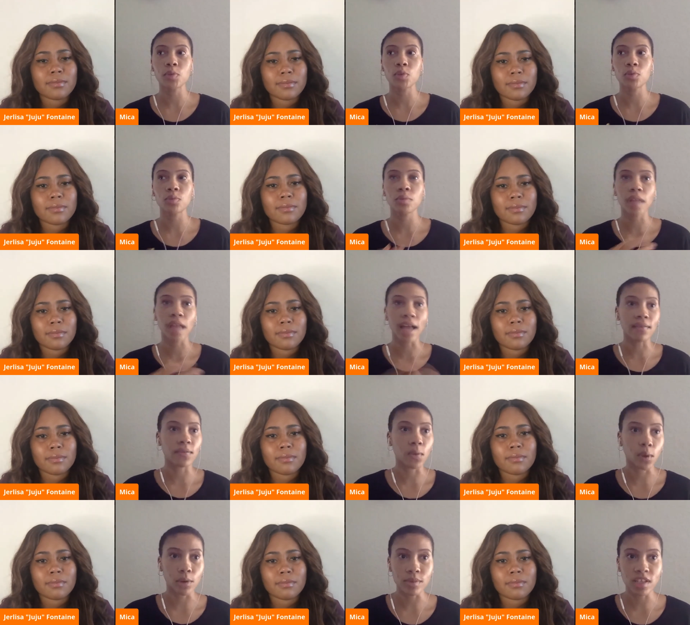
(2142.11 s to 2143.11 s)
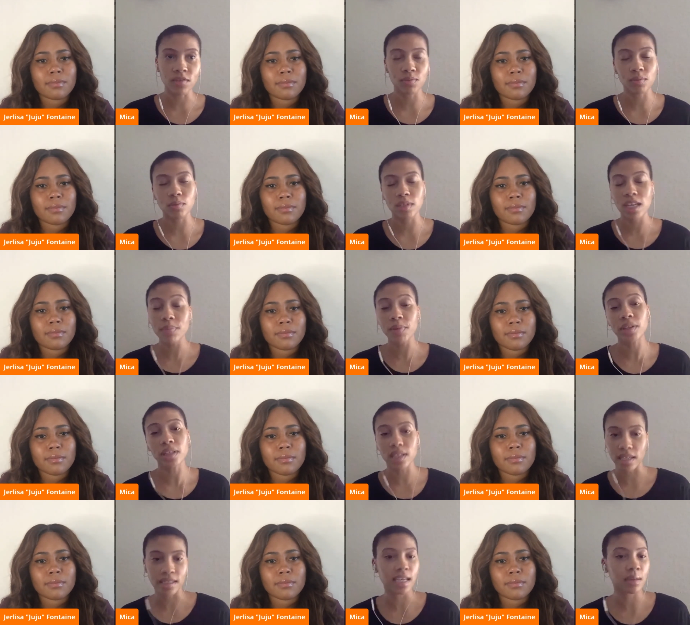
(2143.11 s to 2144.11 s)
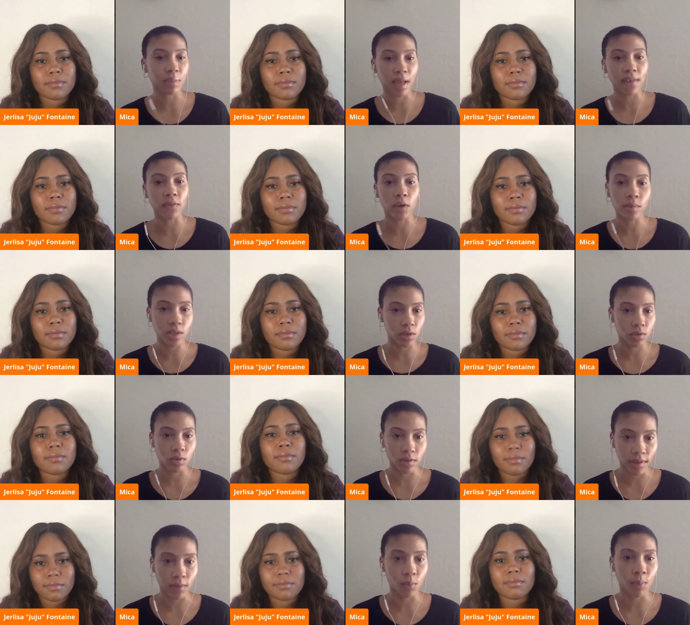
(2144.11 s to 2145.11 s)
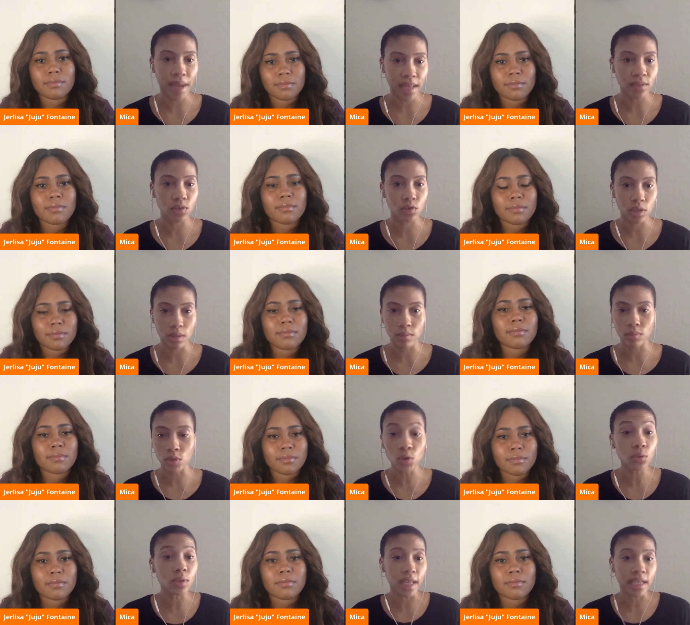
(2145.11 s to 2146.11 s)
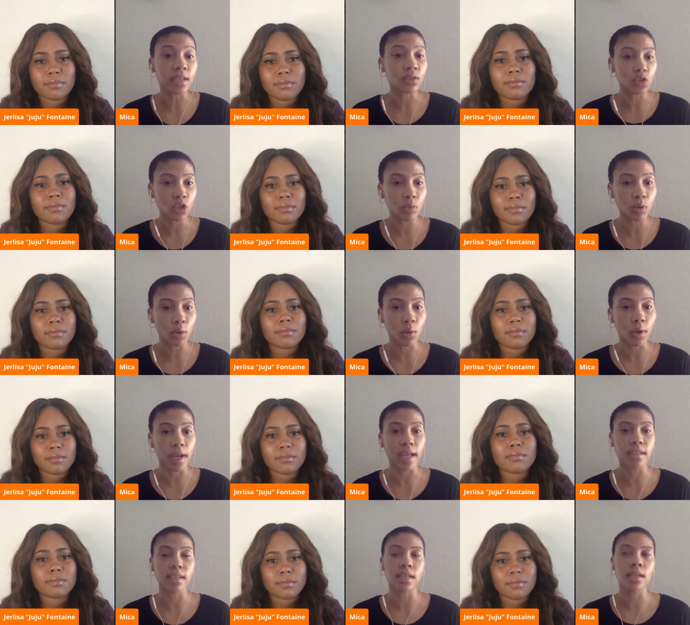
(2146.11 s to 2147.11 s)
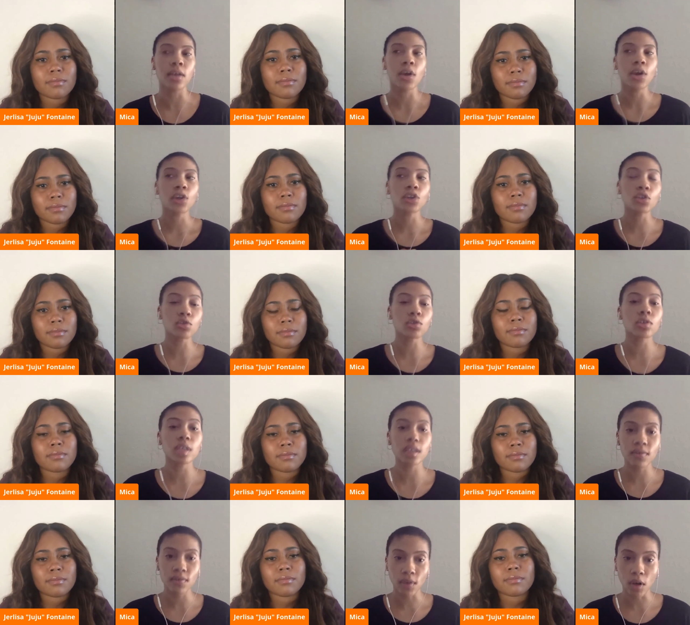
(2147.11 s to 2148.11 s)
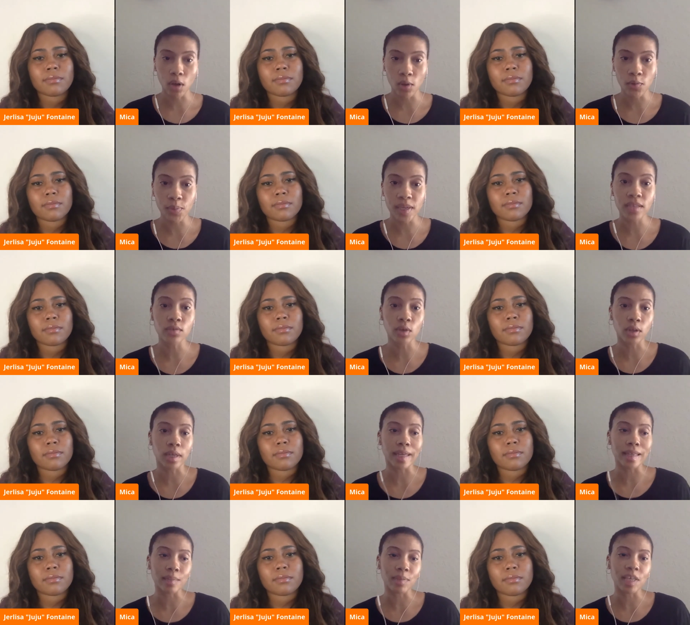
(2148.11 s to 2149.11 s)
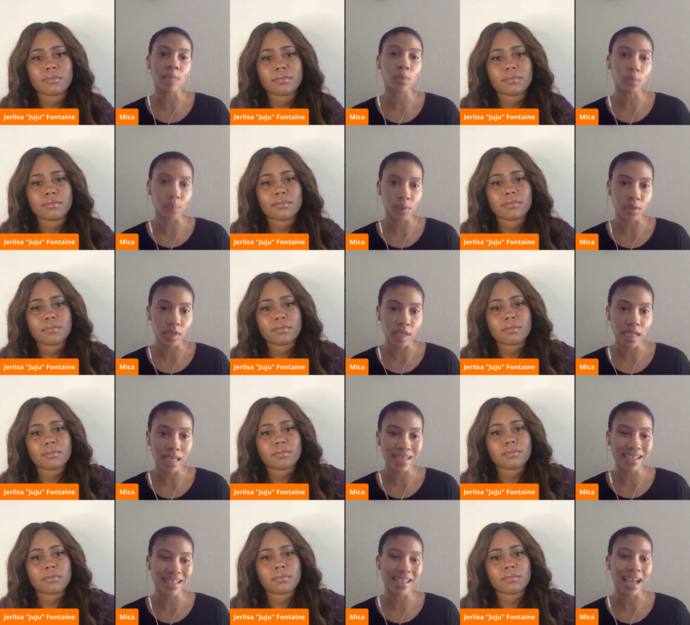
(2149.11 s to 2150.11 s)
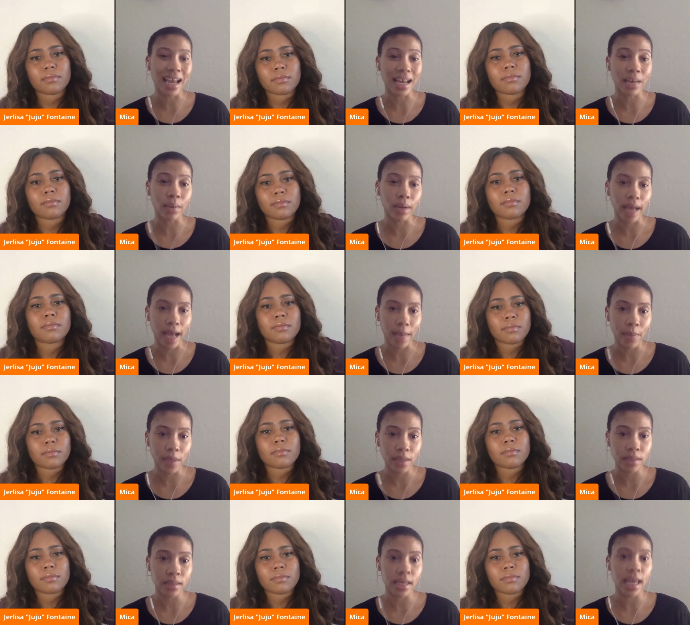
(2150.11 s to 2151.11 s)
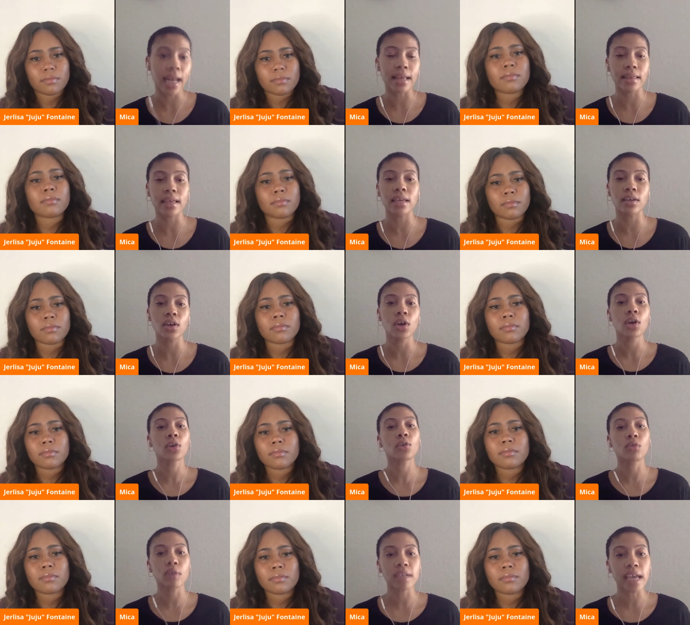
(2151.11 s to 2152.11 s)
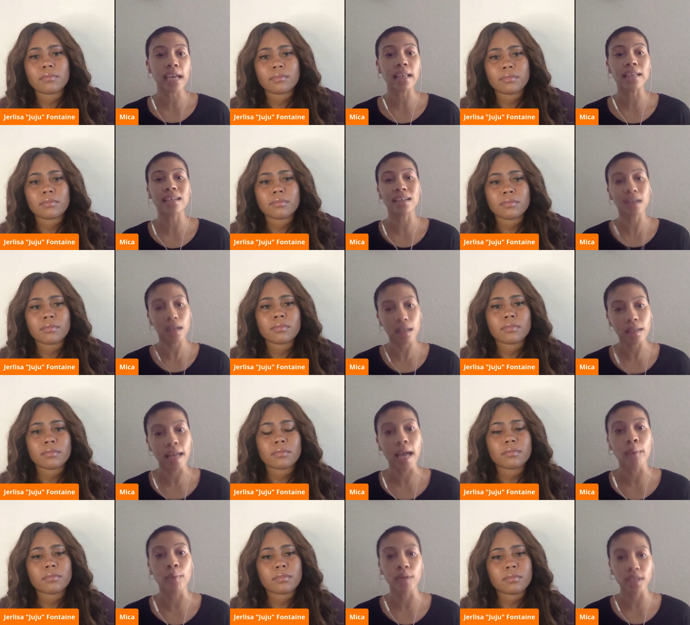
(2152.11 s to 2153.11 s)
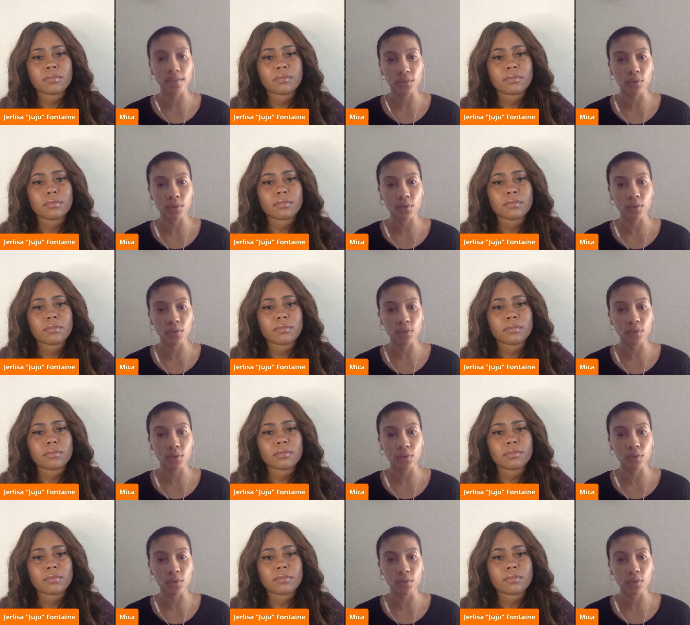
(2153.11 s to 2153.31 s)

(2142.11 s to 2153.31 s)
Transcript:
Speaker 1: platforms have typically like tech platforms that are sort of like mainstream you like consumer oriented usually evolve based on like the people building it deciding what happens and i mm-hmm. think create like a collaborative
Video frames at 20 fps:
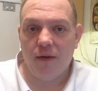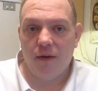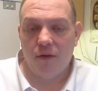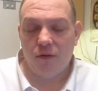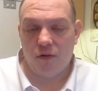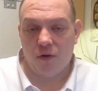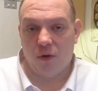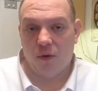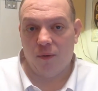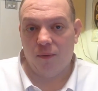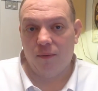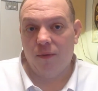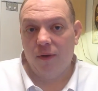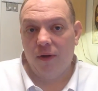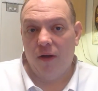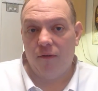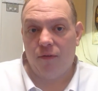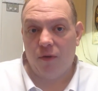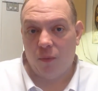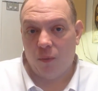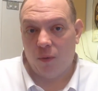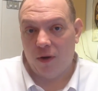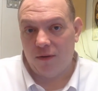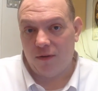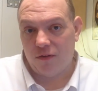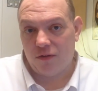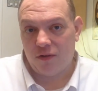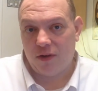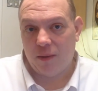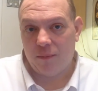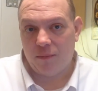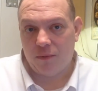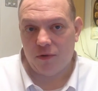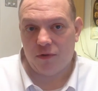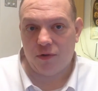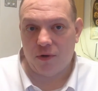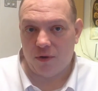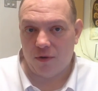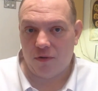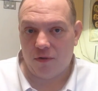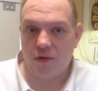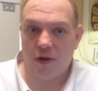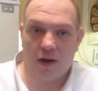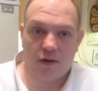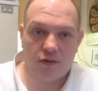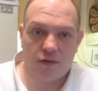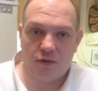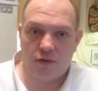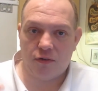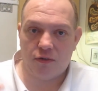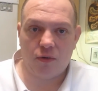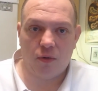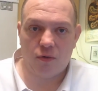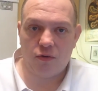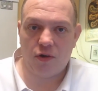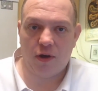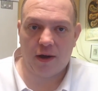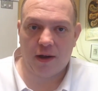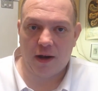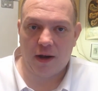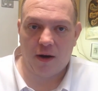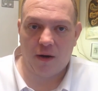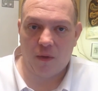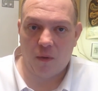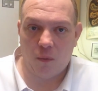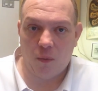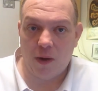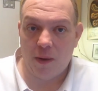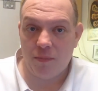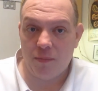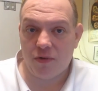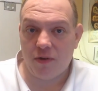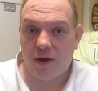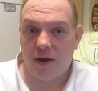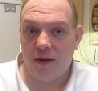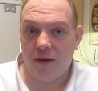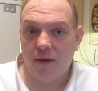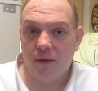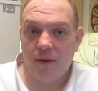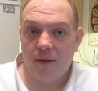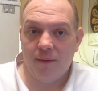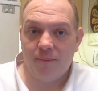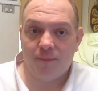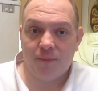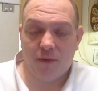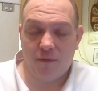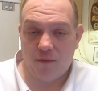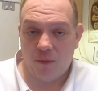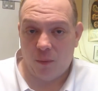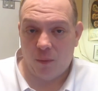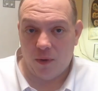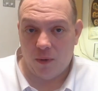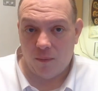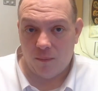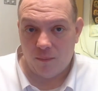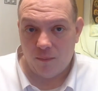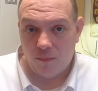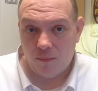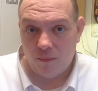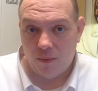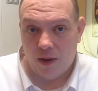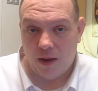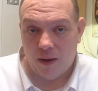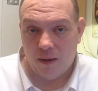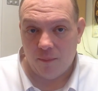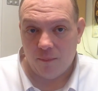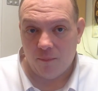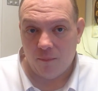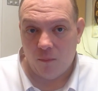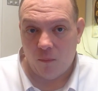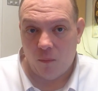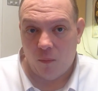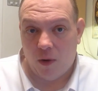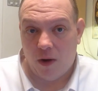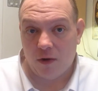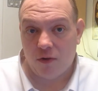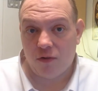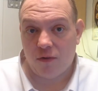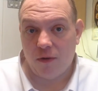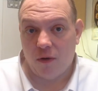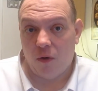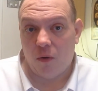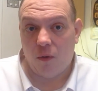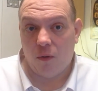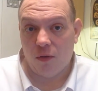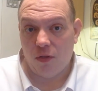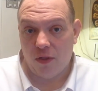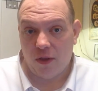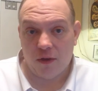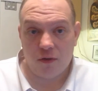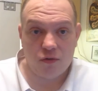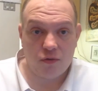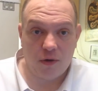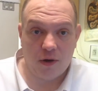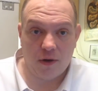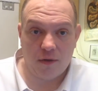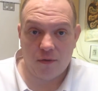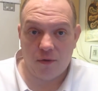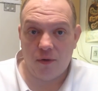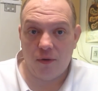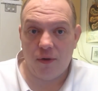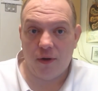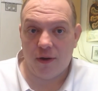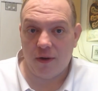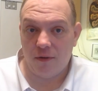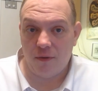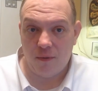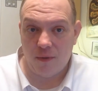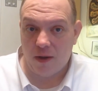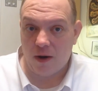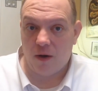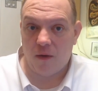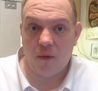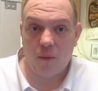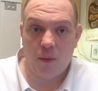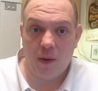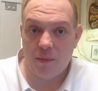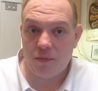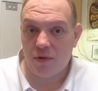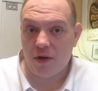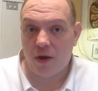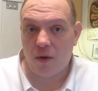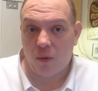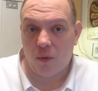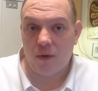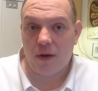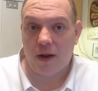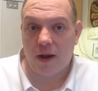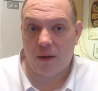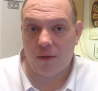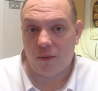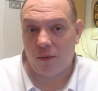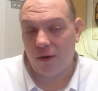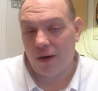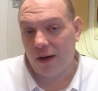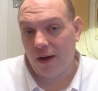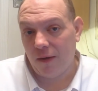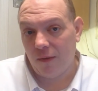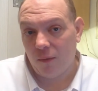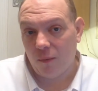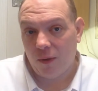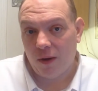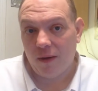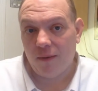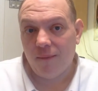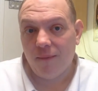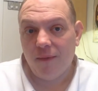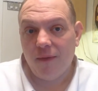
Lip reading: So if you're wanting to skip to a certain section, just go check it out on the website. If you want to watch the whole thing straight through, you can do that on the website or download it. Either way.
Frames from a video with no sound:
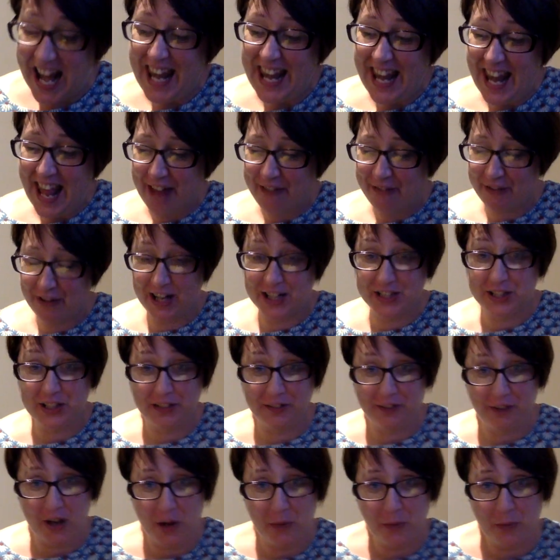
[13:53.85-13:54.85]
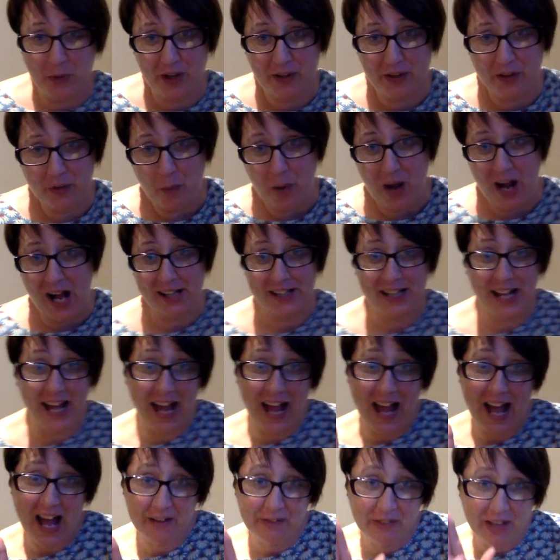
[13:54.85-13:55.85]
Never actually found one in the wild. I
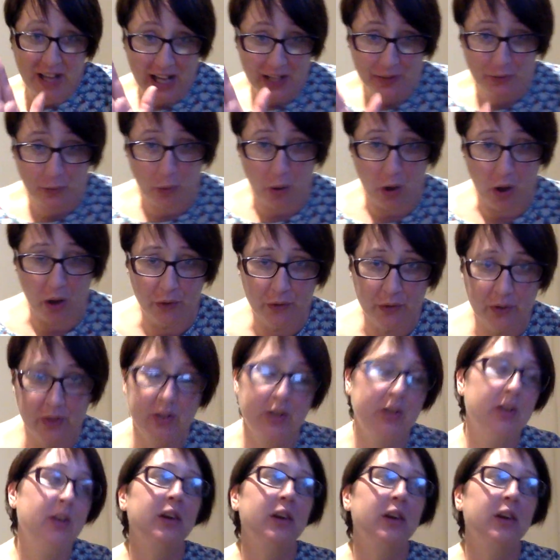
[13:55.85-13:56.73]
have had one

» Task: Without including any picture, write out the material above exactly.

» Task output:
(2142.11 s to 2143.11 s)
(2143.11 s to 2144.11 s)
(2144.11 s to 2145.11 s)
(2145.11 s to 2146.11 s)
(2146.11 s to 2147.11 s)
(2147.11 s to 2148.11 s)
(2148.11 s to 2149.11 s)
(2149.11 s to 2150.11 s)
(2150.11 s to 2151.11 s)
(2151.11 s to 2152.11 s)
(2152.11 s to 2153.11 s)
(2153.11 s to 2153.31 s)

(2142.11 s to 2153.31 s)
Transcript:
Speaker 1: platforms have typically like tech platforms that are sort of like mainstream you like consumer oriented usually evolve based on like the people building it deciding what happens and i mm-hmm. think create like a collaborative
Video frames at 20 fps:
Lip reading: So if you're wanting to skip to a certain section, just go check it out on the website. If you want to watch the whole thing straight through, you can do that on the website or download it. Either way.
Frames from a video with no sound:
[13:53.85-13:54.85]
[13:54.85-13:55.85]
Never actually found one in the wild. I
[13:55.85-13:56.73]
have had one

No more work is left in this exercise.